_Assignment_
Please reproduce the records exactly, leaving out any pictures.

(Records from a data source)
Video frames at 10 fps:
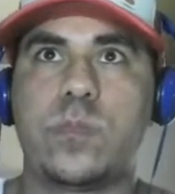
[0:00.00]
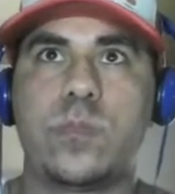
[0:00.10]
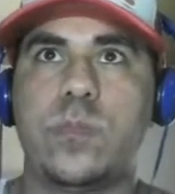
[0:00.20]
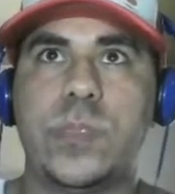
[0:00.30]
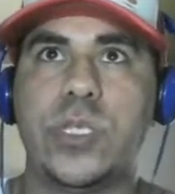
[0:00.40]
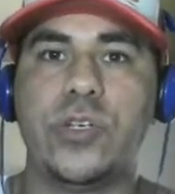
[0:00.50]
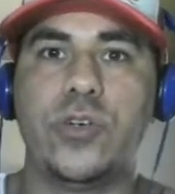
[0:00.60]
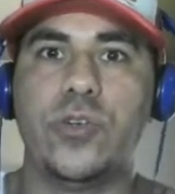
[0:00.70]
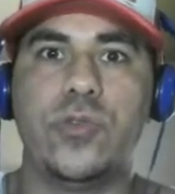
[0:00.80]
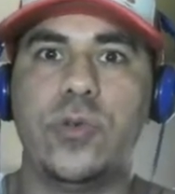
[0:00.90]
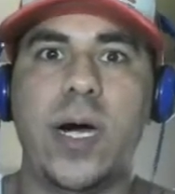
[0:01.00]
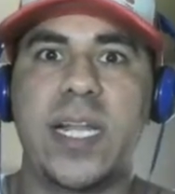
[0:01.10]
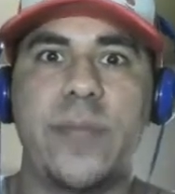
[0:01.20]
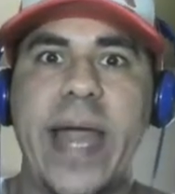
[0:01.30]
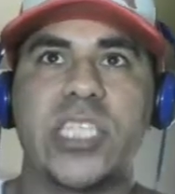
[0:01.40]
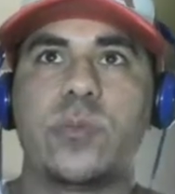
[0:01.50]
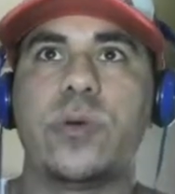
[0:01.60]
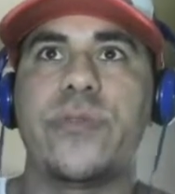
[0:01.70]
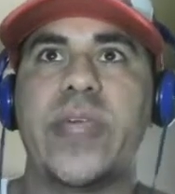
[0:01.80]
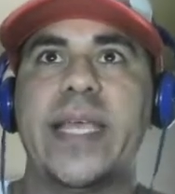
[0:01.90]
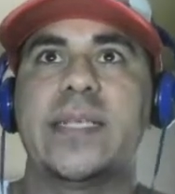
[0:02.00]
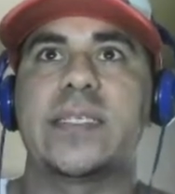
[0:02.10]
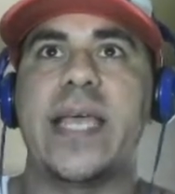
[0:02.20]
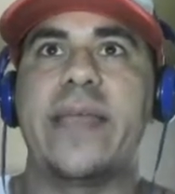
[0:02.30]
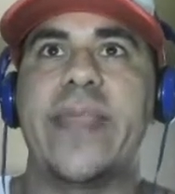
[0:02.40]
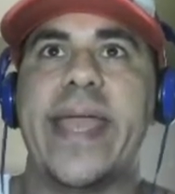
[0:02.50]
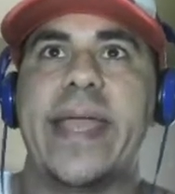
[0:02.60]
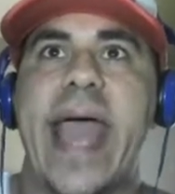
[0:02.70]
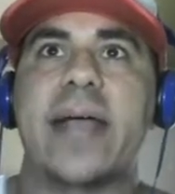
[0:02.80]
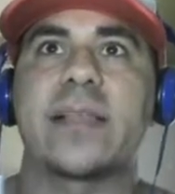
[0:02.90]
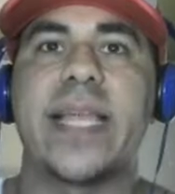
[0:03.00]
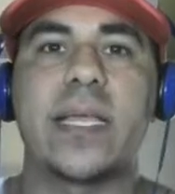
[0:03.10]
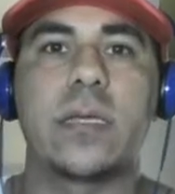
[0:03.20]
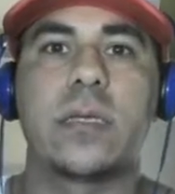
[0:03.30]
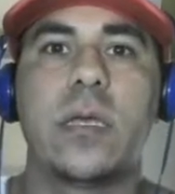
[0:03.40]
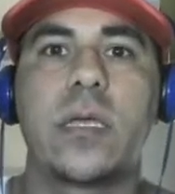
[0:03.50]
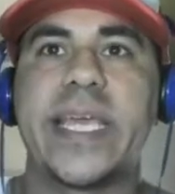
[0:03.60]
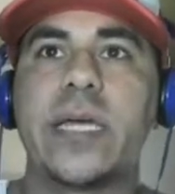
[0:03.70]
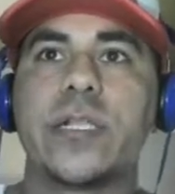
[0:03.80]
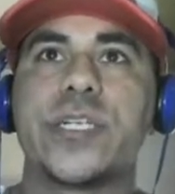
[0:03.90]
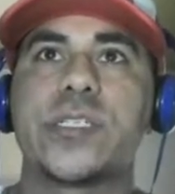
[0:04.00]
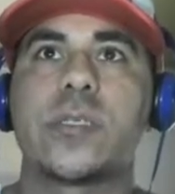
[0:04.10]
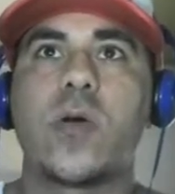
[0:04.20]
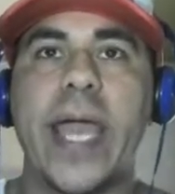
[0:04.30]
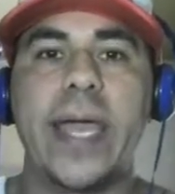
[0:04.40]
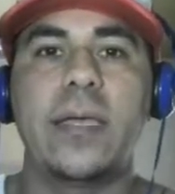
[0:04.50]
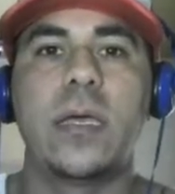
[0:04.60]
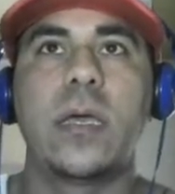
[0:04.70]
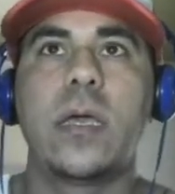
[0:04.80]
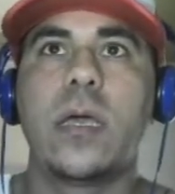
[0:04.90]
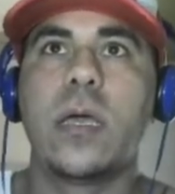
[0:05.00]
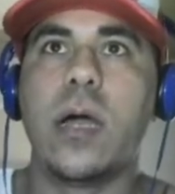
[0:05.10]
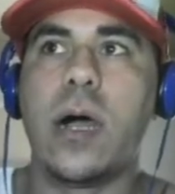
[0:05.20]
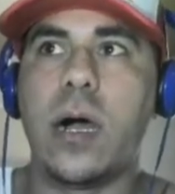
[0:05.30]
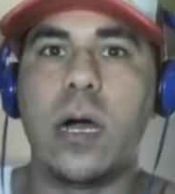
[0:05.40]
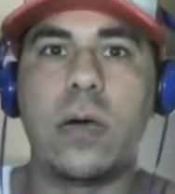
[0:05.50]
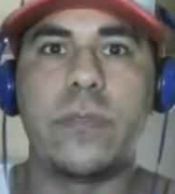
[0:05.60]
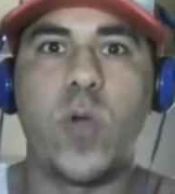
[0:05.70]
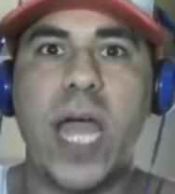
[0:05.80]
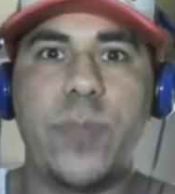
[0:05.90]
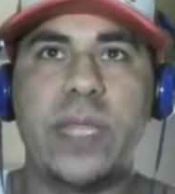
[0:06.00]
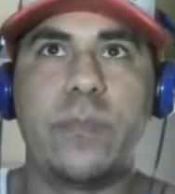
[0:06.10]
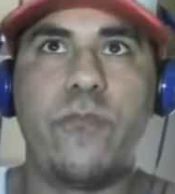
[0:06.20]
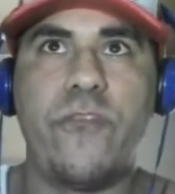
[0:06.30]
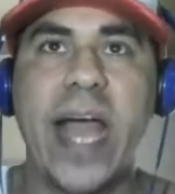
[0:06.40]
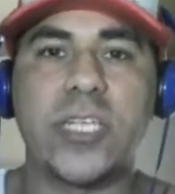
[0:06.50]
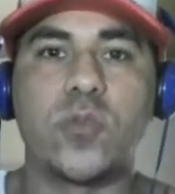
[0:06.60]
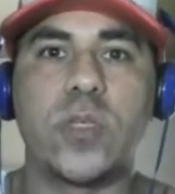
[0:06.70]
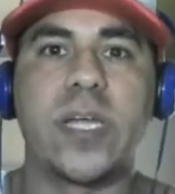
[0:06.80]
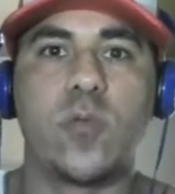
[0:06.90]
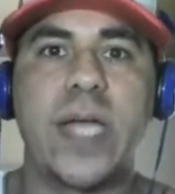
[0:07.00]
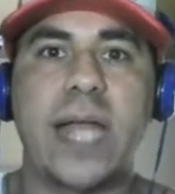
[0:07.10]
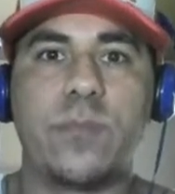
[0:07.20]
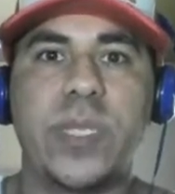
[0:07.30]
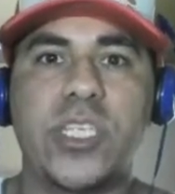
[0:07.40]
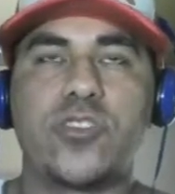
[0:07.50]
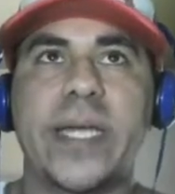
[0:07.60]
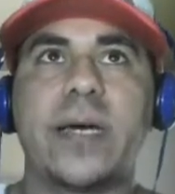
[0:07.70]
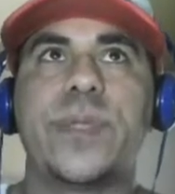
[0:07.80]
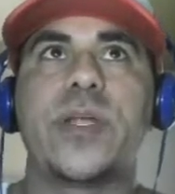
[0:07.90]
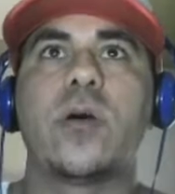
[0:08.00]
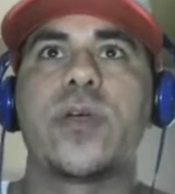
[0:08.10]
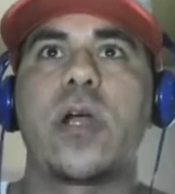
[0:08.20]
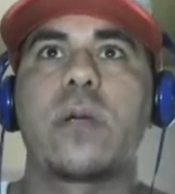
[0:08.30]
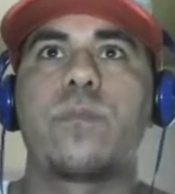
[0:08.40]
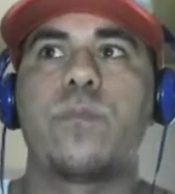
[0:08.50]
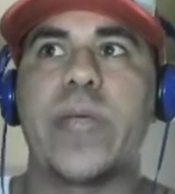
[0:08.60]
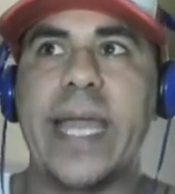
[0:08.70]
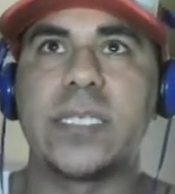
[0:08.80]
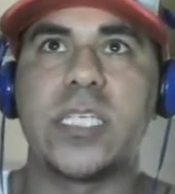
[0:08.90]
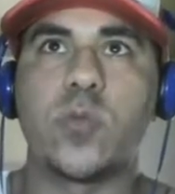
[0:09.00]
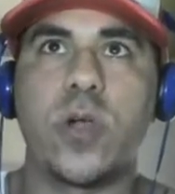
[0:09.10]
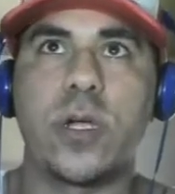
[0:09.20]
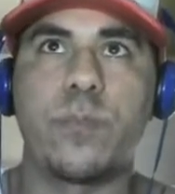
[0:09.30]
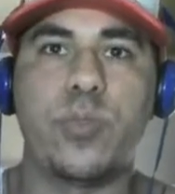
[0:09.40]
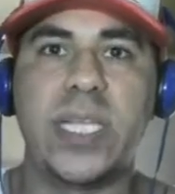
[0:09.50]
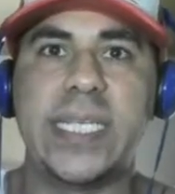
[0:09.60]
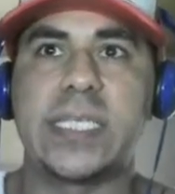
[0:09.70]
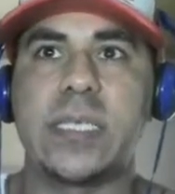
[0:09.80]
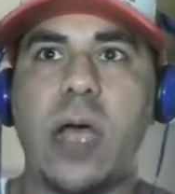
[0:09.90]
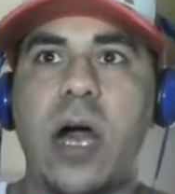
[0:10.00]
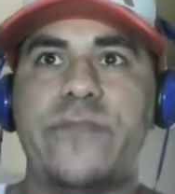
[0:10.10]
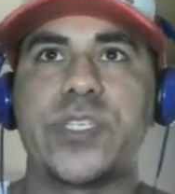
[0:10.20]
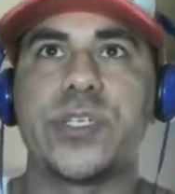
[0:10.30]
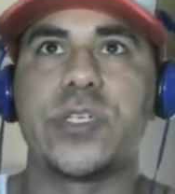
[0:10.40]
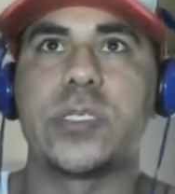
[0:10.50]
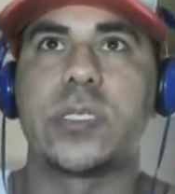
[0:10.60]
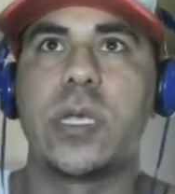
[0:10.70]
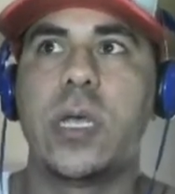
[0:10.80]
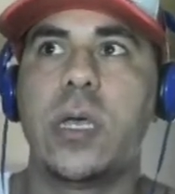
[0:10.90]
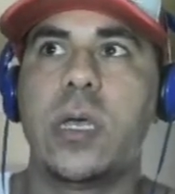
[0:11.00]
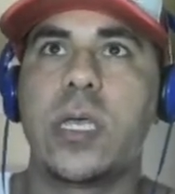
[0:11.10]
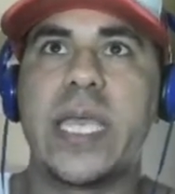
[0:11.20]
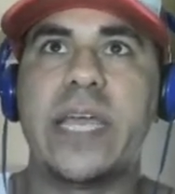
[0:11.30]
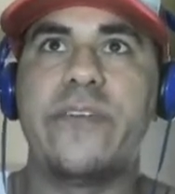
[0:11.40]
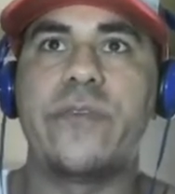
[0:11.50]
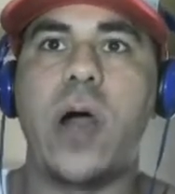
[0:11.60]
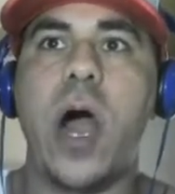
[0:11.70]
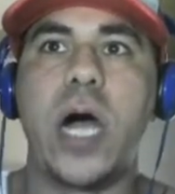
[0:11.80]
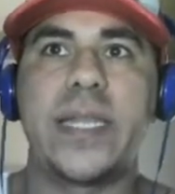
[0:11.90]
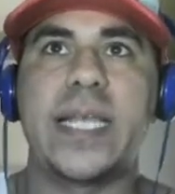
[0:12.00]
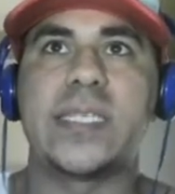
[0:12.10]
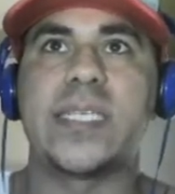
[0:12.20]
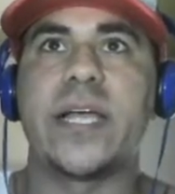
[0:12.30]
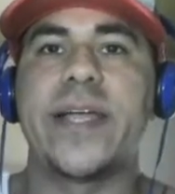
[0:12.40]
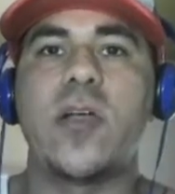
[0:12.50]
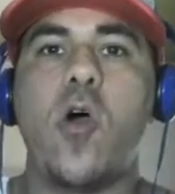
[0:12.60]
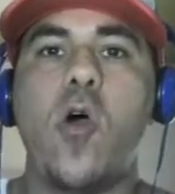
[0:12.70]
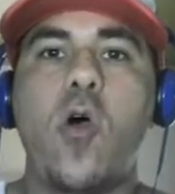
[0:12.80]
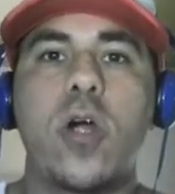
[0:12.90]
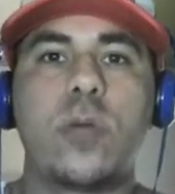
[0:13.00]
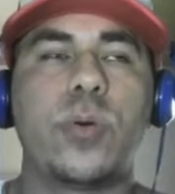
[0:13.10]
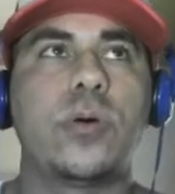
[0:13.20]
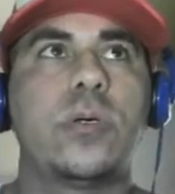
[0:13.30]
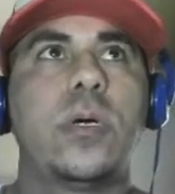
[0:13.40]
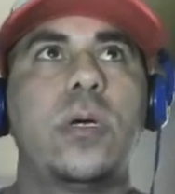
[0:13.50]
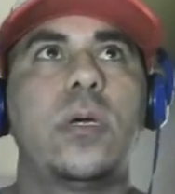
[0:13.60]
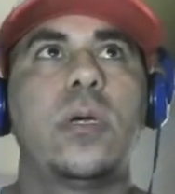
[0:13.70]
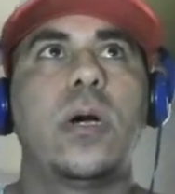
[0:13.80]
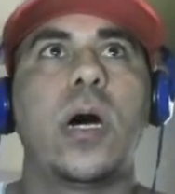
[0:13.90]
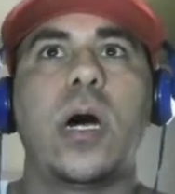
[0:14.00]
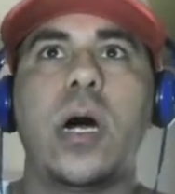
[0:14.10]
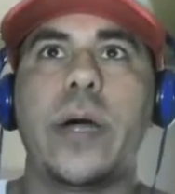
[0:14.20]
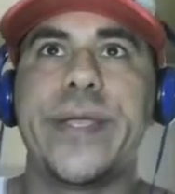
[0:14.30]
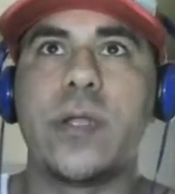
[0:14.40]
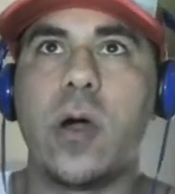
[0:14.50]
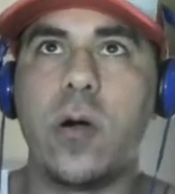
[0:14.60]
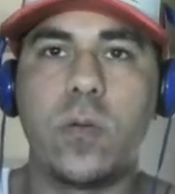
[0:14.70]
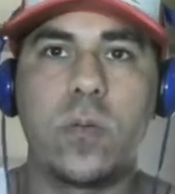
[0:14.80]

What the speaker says: do unimaginable things and they act like killers, okay? We got to be factual there. We got to be straight up. You know, there are cases where police officers give unnecessary, horrible, you know,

_Answer section_
Video frames at 10 fps:
[0:00.00]
[0:00.10]
[0:00.20]
[0:00.30]
[0:00.40]
[0:00.50]
[0:00.60]
[0:00.70]
[0:00.80]
[0:00.90]
[0:01.00]
[0:01.10]
[0:01.20]
[0:01.30]
[0:01.40]
[0:01.50]
[0:01.60]
[0:01.70]
[0:01.80]
[0:01.90]
[0:02.00]
[0:02.10]
[0:02.20]
[0:02.30]
[0:02.40]
[0:02.50]
[0:02.60]
[0:02.70]
[0:02.80]
[0:02.90]
[0:03.00]
[0:03.10]
[0:03.20]
[0:03.30]
[0:03.40]
[0:03.50]
[0:03.60]
[0:03.70]
[0:03.80]
[0:03.90]
[0:04.00]
[0:04.10]
[0:04.20]
[0:04.30]
[0:04.40]
[0:04.50]
[0:04.60]
[0:04.70]
[0:04.80]
[0:04.90]
[0:05.00]
[0:05.10]
[0:05.20]
[0:05.30]
[0:05.40]
[0:05.50]
[0:05.60]
[0:05.70]
[0:05.80]
[0:05.90]
[0:06.00]
[0:06.10]
[0:06.20]
[0:06.30]
[0:06.40]
[0:06.50]
[0:06.60]
[0:06.70]
[0:06.80]
[0:06.90]
[0:07.00]
[0:07.10]
[0:07.20]
[0:07.30]
[0:07.40]
[0:07.50]
[0:07.60]
[0:07.70]
[0:07.80]
[0:07.90]
[0:08.00]
[0:08.10]
[0:08.20]
[0:08.30]
[0:08.40]
[0:08.50]
[0:08.60]
[0:08.70]
[0:08.80]
[0:08.90]
[0:09.00]
[0:09.10]
[0:09.20]
[0:09.30]
[0:09.40]
[0:09.50]
[0:09.60]
[0:09.70]
[0:09.80]
[0:09.90]
[0:10.00]
[0:10.10]
[0:10.20]
[0:10.30]
[0:10.40]
[0:10.50]
[0:10.60]
[0:10.70]
[0:10.80]
[0:10.90]
[0:11.00]
[0:11.10]
[0:11.20]
[0:11.30]
[0:11.40]
[0:11.50]
[0:11.60]
[0:11.70]
[0:11.80]
[0:11.90]
[0:12.00]
[0:12.10]
[0:12.20]
[0:12.30]
[0:12.40]
[0:12.50]
[0:12.60]
[0:12.70]
[0:12.80]
[0:12.90]
[0:13.00]
[0:13.10]
[0:13.20]
[0:13.30]
[0:13.40]
[0:13.50]
[0:13.60]
[0:13.70]
[0:13.80]
[0:13.90]
[0:14.00]
[0:14.10]
[0:14.20]
[0:14.30]
[0:14.40]
[0:14.50]
[0:14.60]
[0:14.70]
[0:14.80]

What the speaker says: do unimaginable things and they act like killers, okay? We got to be factual there. We got to be straight up. You know, there are cases where police officers give unnecessary, horrible, you know,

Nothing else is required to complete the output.